March may very well be the beginning of the 2009 party season. From St. Patrick’s Day parties to the impending Dogwood Festival, this month has a little something to offer everyone. For lovers of art and music, the Fayetteville Museum of Art is planning a party that will definitely make its mark.
  On Thursday, March 13, the museum will host the premier party for its new exhibition: Raw Identity. The exhibit, which features the works of Harry McDaniel, J.J. Ohlinger and Doug VandeZande, focuses on the deconstruction of traditional portraiture to reveal the raw identity beneath.
McDaniel, a sculptor from Asheville, explains that his work is “diverse in materials, style, technique and content.”

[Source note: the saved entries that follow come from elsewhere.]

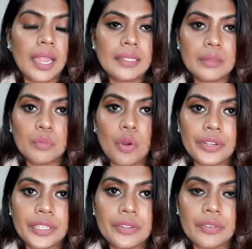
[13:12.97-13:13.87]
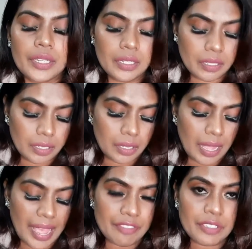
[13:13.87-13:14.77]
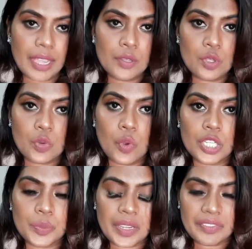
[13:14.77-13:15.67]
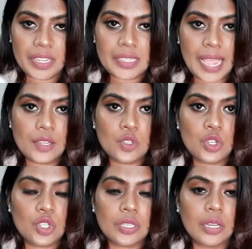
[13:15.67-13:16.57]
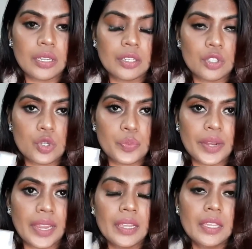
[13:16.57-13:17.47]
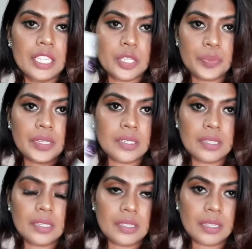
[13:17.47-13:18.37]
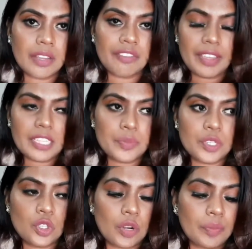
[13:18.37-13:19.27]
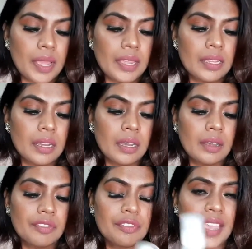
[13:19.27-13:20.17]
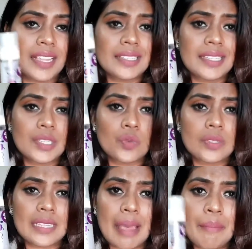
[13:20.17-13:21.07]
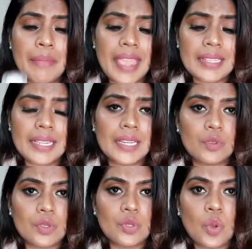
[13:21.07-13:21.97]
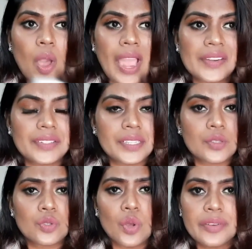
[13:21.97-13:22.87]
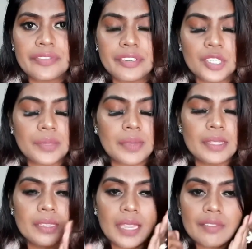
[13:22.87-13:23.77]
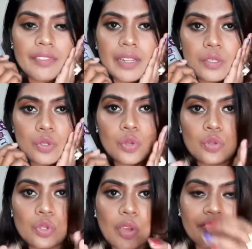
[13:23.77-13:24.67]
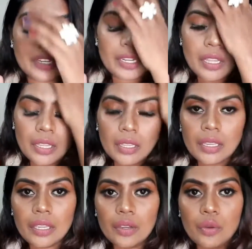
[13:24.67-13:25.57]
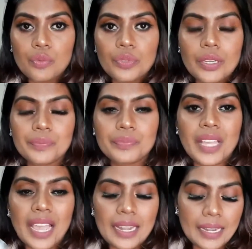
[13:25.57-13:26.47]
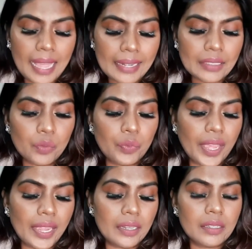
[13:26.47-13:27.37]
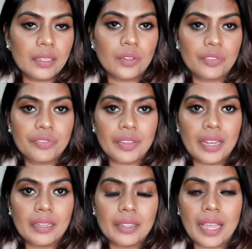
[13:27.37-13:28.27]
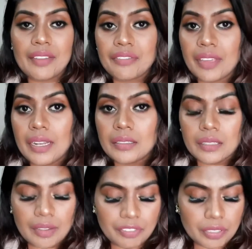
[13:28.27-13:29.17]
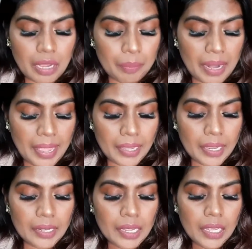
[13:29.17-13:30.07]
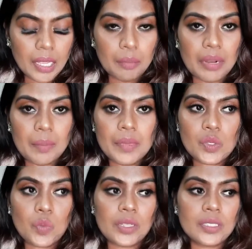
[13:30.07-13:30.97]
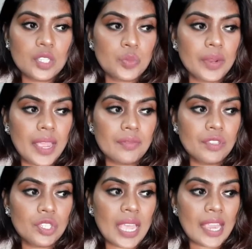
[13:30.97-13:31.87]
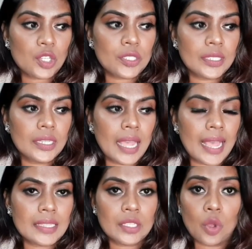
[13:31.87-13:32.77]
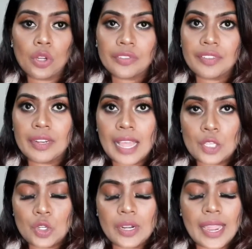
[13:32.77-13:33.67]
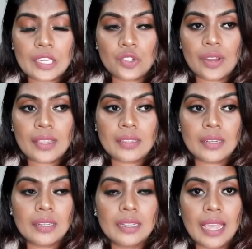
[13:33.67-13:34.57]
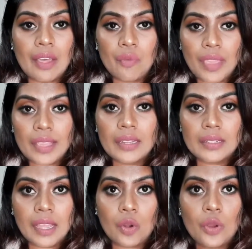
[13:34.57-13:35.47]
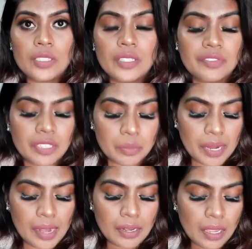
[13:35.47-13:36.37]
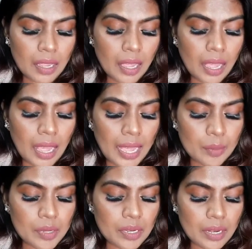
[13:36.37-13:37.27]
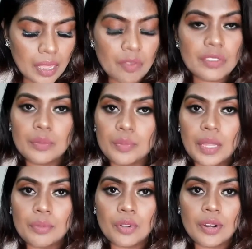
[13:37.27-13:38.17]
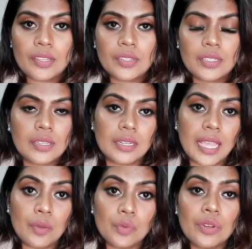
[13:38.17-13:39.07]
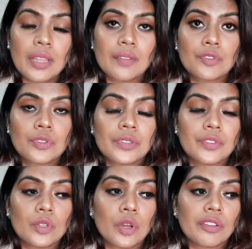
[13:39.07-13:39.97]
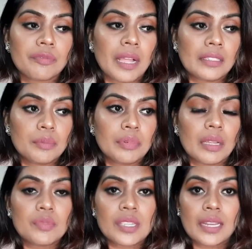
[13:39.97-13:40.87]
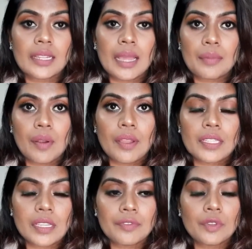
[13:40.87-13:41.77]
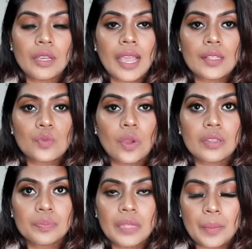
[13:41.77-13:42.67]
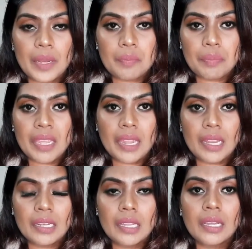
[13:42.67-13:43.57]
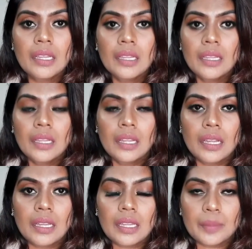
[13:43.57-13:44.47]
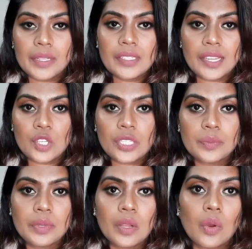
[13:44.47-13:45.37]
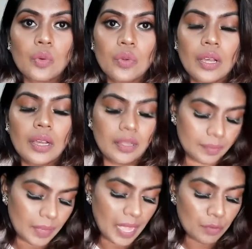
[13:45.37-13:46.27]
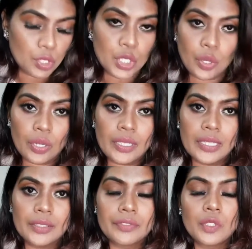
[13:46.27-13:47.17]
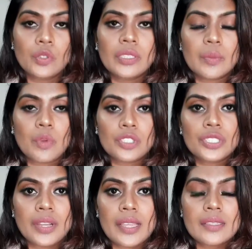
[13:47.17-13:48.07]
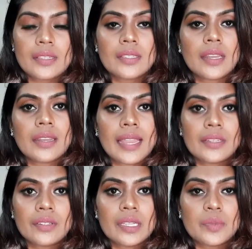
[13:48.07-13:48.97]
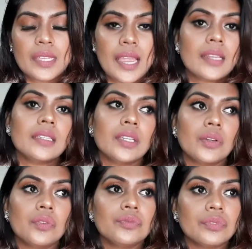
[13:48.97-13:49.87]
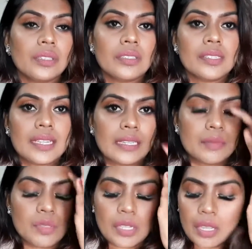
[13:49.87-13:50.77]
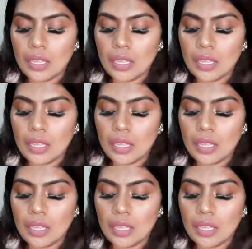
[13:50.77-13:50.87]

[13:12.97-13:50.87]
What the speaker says: in the morning routine. After I used to wash my face, I used to you know, spray this face mist on my face. This was amazing. It was so hydrating, so refreshing. My skin felt so soft, and you know, I liked the way it, you know, felt after applying it. Plum is one such brand which actually has a lot of natural extracts in it. They are vegan, they are cruelty free brand. I am in love with the Plum products recently. I would love to review a lot of other Plum skincare products. If you guys want, comment me in the comment section below. I would surely review their moisturizers, their night creams, and you know, serums.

  {mosimage}In his artist statement, he notes, “It is difficult to explain the diversity, except to say that I love to experiment and I am drawn to new challenges. I work with wood, metals, cement, plastics, and found objects. Some of the threads that tie my work together are humor, a fascination with curves, motion (or implied motion), and an interest in the human condition. My sculptures can roughly be divided into two parts — decorative works and social commentary.”

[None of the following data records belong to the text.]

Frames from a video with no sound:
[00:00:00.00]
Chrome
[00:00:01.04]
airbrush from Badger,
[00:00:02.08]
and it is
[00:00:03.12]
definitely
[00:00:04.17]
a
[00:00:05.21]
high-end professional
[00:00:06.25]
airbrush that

His decorative works include freestanding sculptures, wall pieces and mobiles, which range in size from tabletop pieces to 55’ long mobiles. The works are curvy, abstract, distorted geometric forms.
  “A significant amount of my artwork has included the human figure in one form or another. My work has included life-size figures, portions of figures and installations using mannequins,” he said. “I find something particularly compelling in life-size human figures. They tend to create a strong presence in a room regardless of the style or material. We are ‘programmed’ (psychologically if not biologically) to relate to the human form in certain ways. When a viewer encounters a figurative sculpture he brings a certain familiarity which at least for a moment, allows him to feel a likeness to the sculpture. The viewer also feels his difference of course, and from this contradiction he must draw some meaning.”
  Ohlinger,  a native of Nebraska, and VandeZande focuses on the human form as well. Both are celebrated artists who have shown throughout the United States.
  The artwork will be complemented by the music’s of the Chapel Hill folk duo Birds and Arrows. The husband and wife team comprised of Pete and Andrea Connolly offers a new twist on folk music.
  Their work thrives on “the relationship’s intimacy, spinning songs from domestic images like the blue flickering flame of a gas burner and the trove of persistent memories that remain like love’s kindling.”
  The party begins at 6 p.m. at the museum, and offers ligh hors d’oeuvres and bar beverages. A gallery talk with the artists will begin at 7 p.m. The party is free and open to the public.